- [ACTIVITY]: Your reply should hold every record exactly as given, with no pictures in it.

- [PROVIDED RECORDS]:
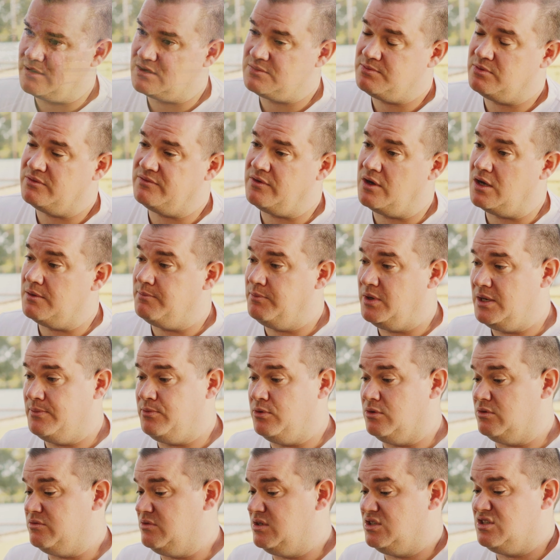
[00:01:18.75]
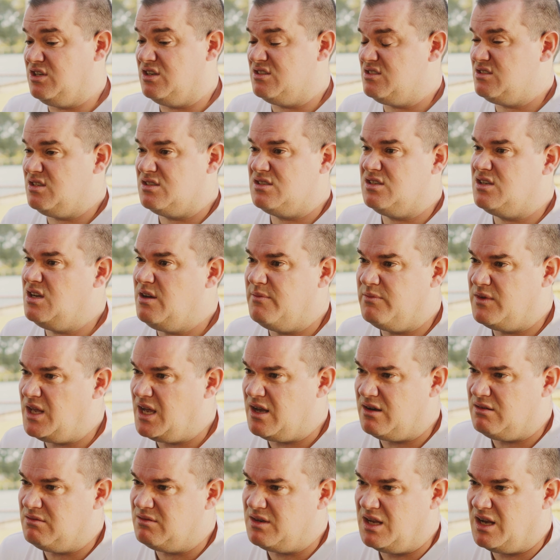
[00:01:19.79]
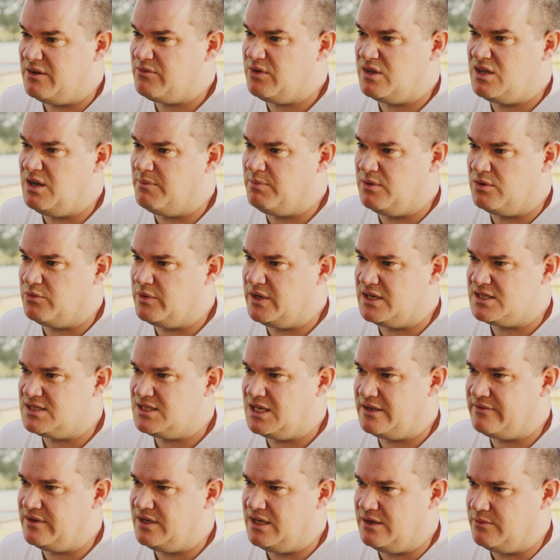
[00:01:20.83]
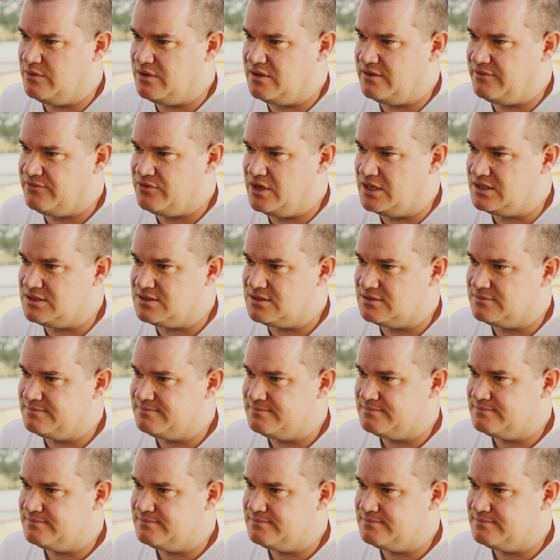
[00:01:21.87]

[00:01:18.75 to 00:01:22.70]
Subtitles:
able to provide people the chance just to come down every couple of weeks and have a hit with their friends.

- [TASK RESULT]:
[00:01:18.75]
[00:01:19.79]
[00:01:20.83]
[00:01:21.87]

[00:01:18.75 to 00:01:22.70]
Subtitles:
able to provide people the chance just to come down every couple of weeks and have a hit with their friends.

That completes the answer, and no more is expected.